Le patrimoine bâti de l’Etat de Fribourg comprend 661 objets, dont beaucoup présentent un besoin d’assainissement critique. Les diagnostics actuels montrent que, sans intervention, leur état se dégradera rapidement : d’une évaluation encore « plutôt mauvaise » aujourd’hui, de nombreux bâtiments risquent de tomber dans la catégorie « mauvaise » d’ici 2032. En particulier sur le plan de l’efficacité économique et énergétique, de nombreux bâtiments sont considérés comme de véritables « passoires énergétiques », ce qui va à l’encontre de la volonté d’assainissement des finances cantonales et par ailleurs des objectifs climatiques du canton. Des mesures s’imposent également en matière de protection incendie.
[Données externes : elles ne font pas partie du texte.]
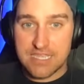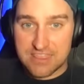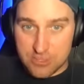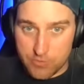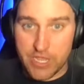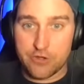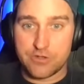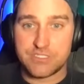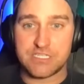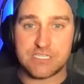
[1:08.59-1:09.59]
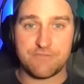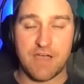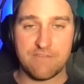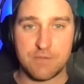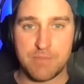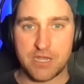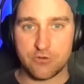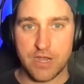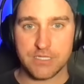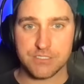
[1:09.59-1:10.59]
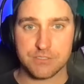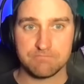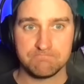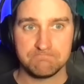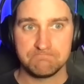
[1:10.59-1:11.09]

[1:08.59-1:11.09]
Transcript: Get 365 in bet credits.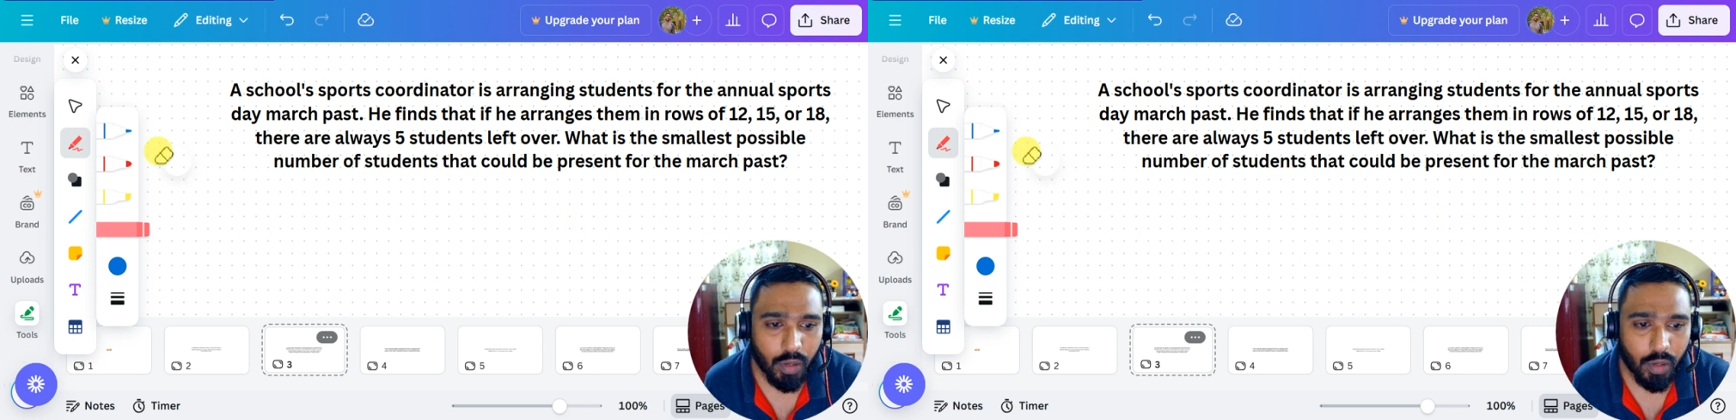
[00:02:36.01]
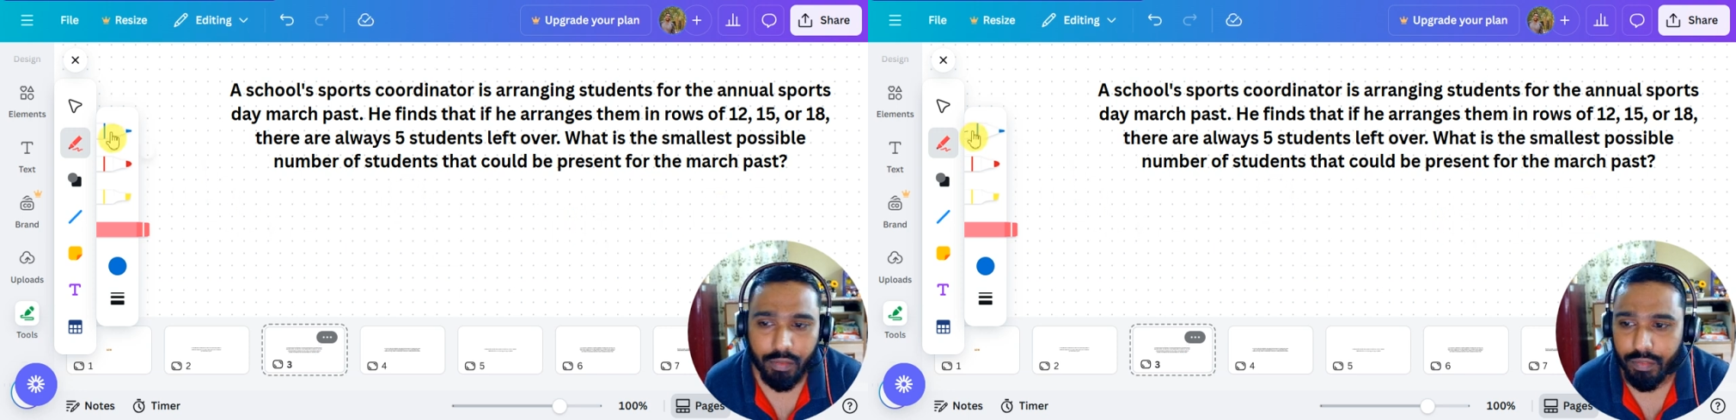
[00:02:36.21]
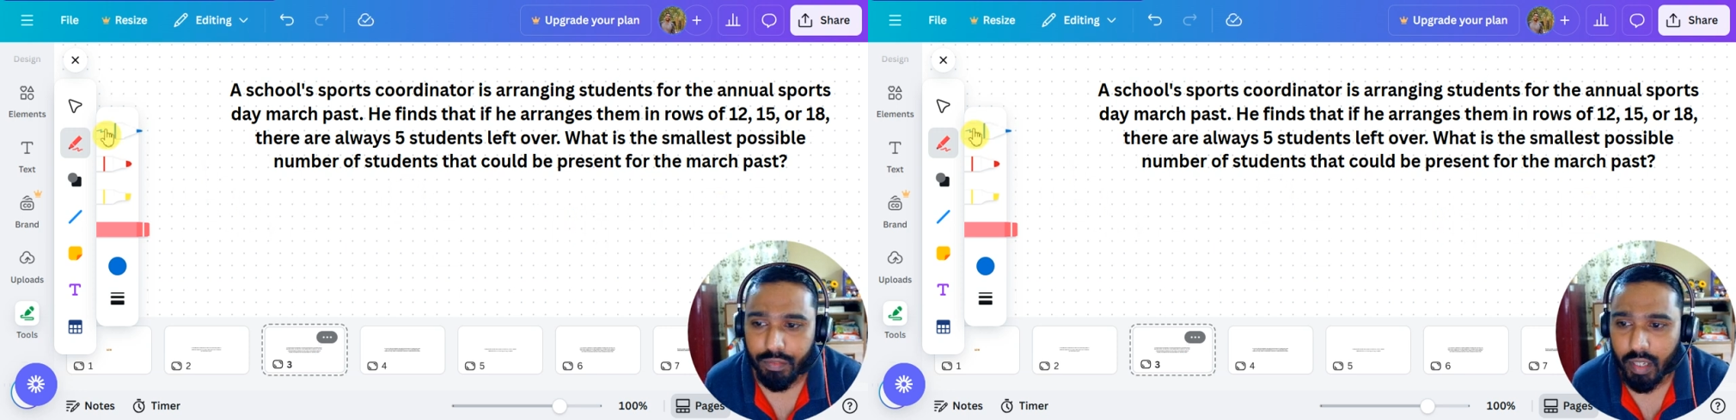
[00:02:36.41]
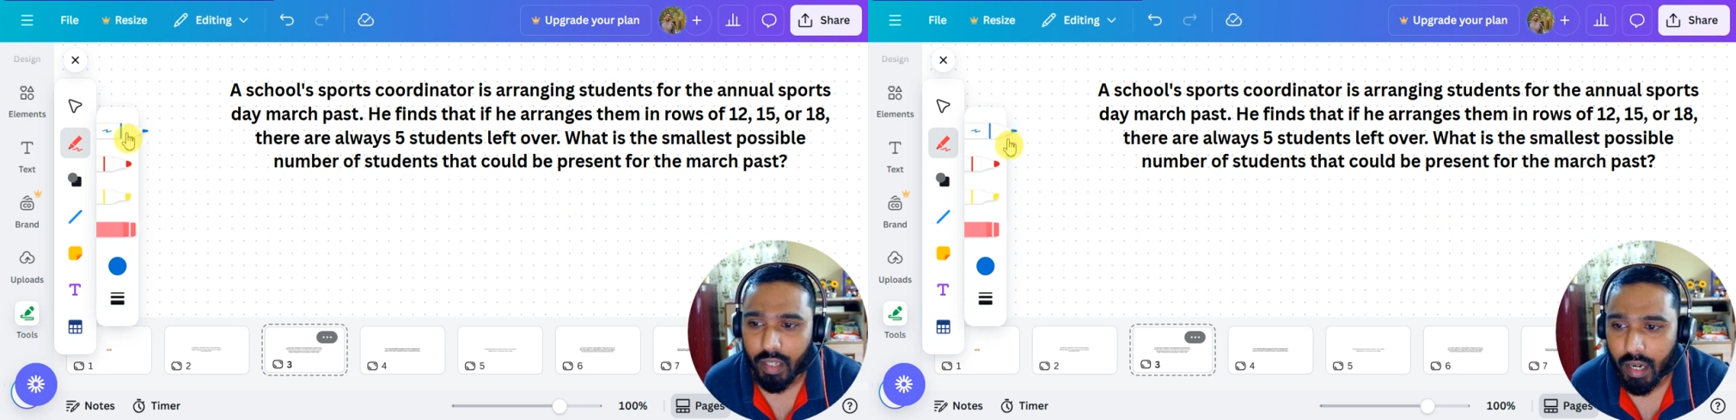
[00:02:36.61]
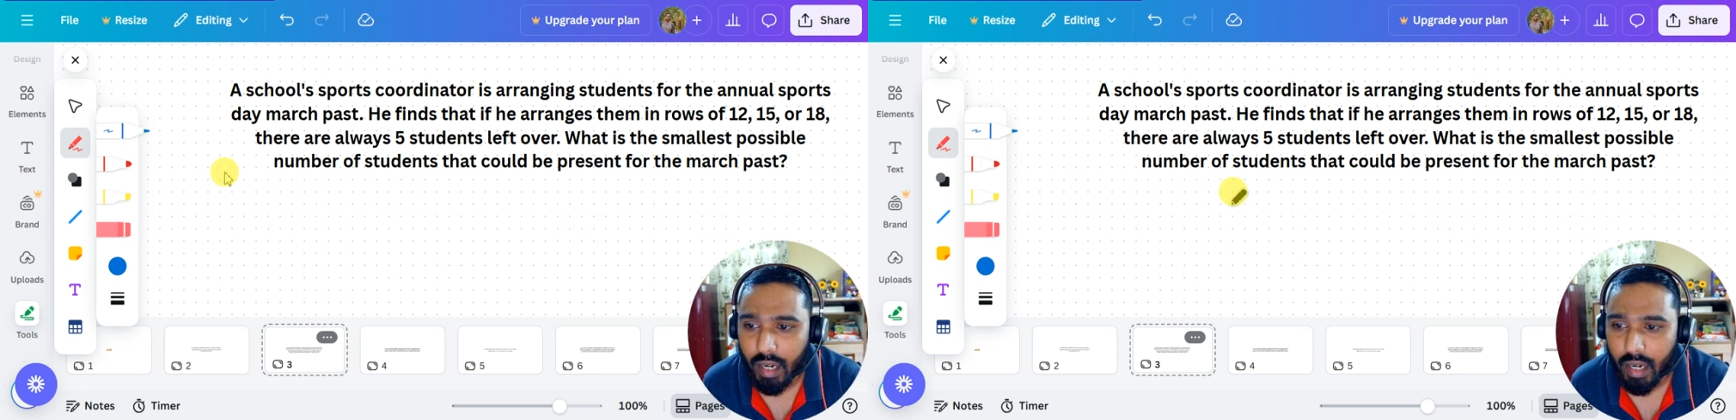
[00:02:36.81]
fifteen
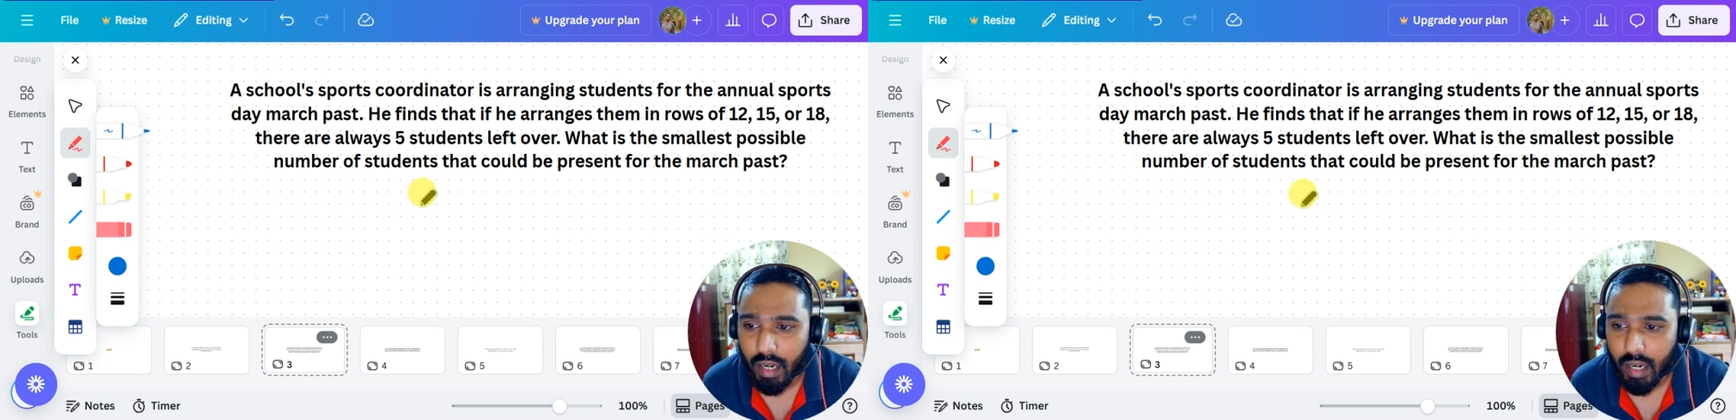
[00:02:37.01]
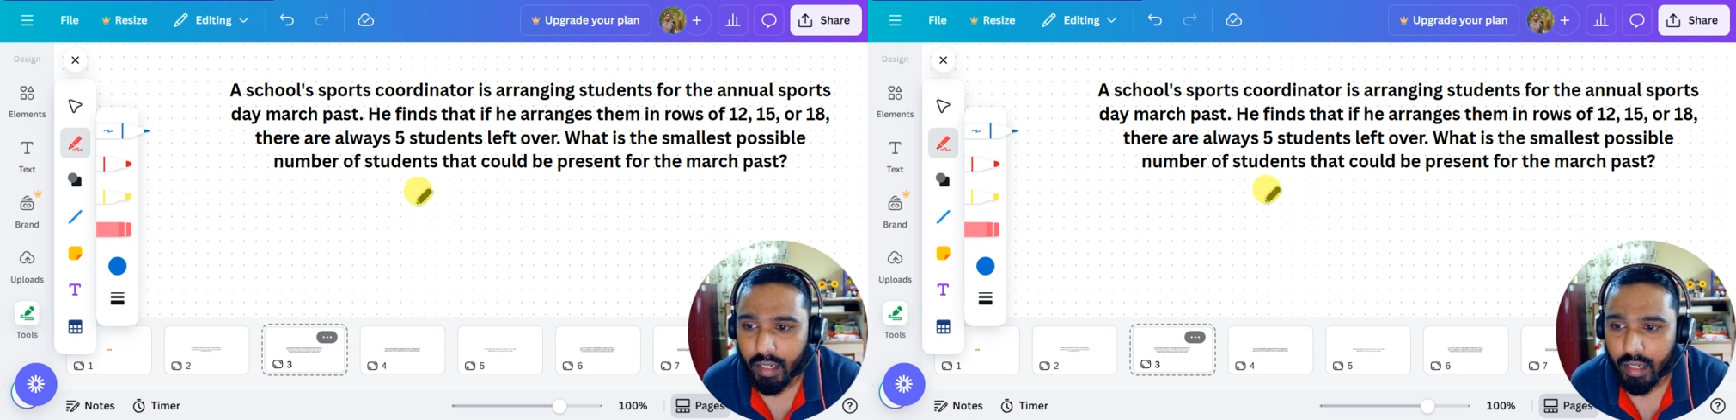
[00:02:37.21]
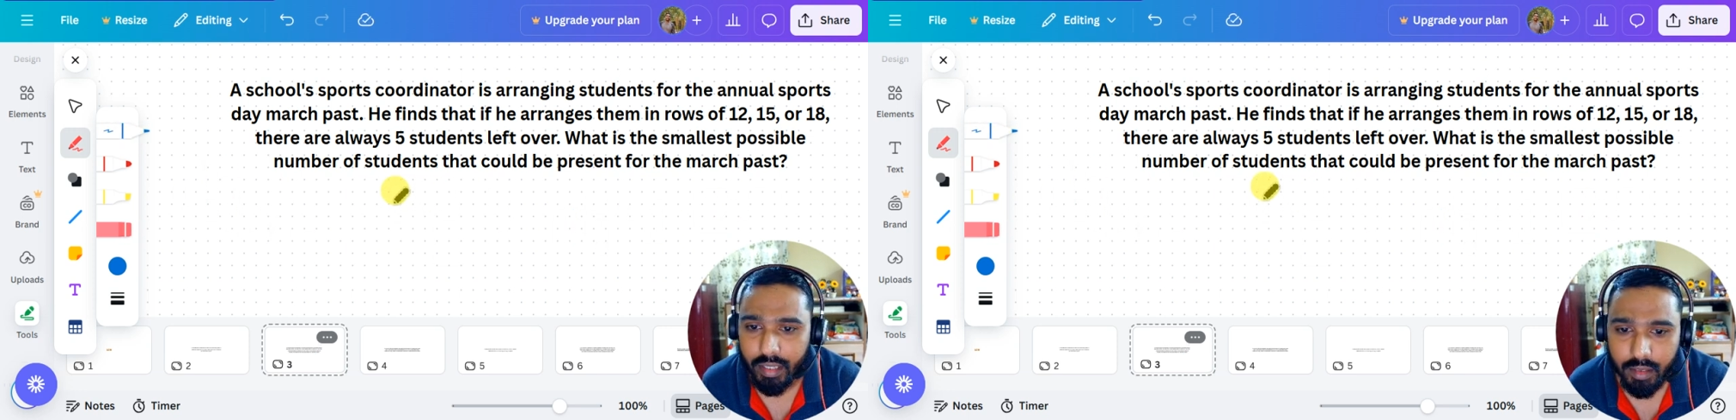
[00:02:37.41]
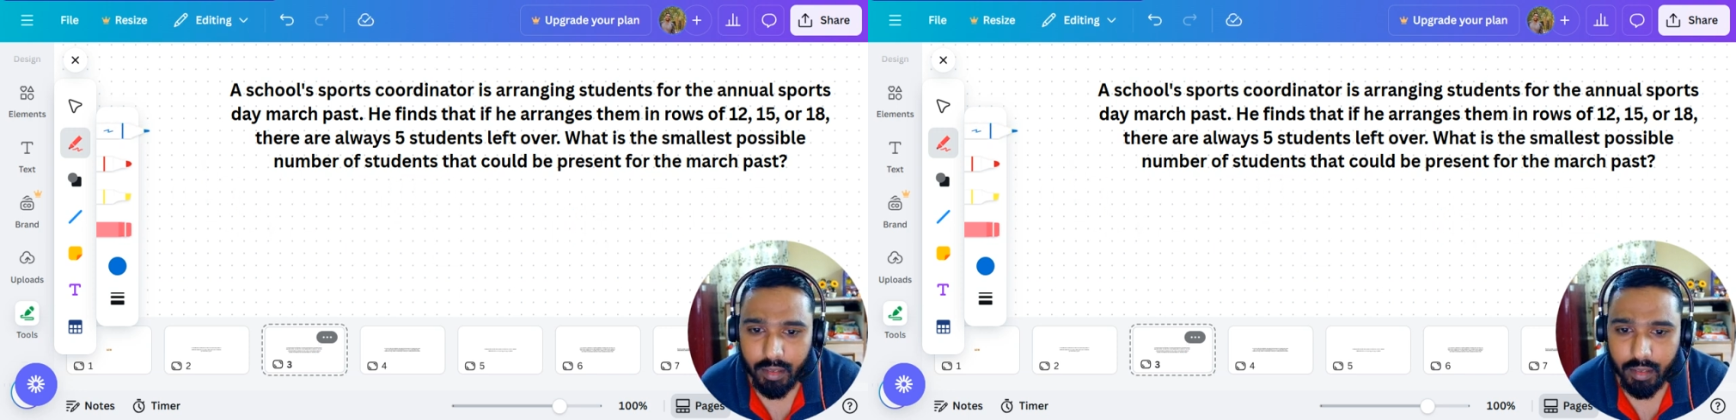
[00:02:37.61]
and eighteen.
Afin de freiner cette dégradation et d’agir de manière efficace, le Conseil d’Etat sollicite auprès du Grand Conseil un premier crédit-cadre de 150 millions de francs pour la période 2026–2031. Cela permettra d’allouer en moyenne environ 25 millions par an à la mise en œuvre du programme.
Résultat d'une analyse approfondie
Pour le premier cycle de six ans, 38 bâtiments ont été sélectionnés comme prioritaires à l’issue d’une analyse approfondie du Service des bâtiments. Parmi eux figurent des objets emblématiques tels que les bâtiments PER 08 et 09 de l’Université, qui abritent le Département de physique, les Sciences du Mouvement et du Sport ainsi que la Section Médecine et ses spécialités cliniques, le bâtiment principal du Collège du Sud à Bulle, ainsi que le complexe administratif des Arsenaux 41, qui accueille notamment la Chancellerie d'Etat et plusieurs services cantonaux.
Le programme comprend des assainissements énergétiques, la remise en état des enveloppes des bâtiments ainsi que la modernisation des installations techniques. Il permet en outre le déploiement de campagnes de travaux spécifiques sur des groupes de bâtiments tels que modifications de chaudières, améliorations systématiques de fenêtres, optimisation de régulation des systèmes de chauffages. Ce premier crédit-cadre se déploie en deux étapes : une première phase d'études et de priorisation en 2026–2027, suivie de la réalisation des travaux de 2027 à 2031.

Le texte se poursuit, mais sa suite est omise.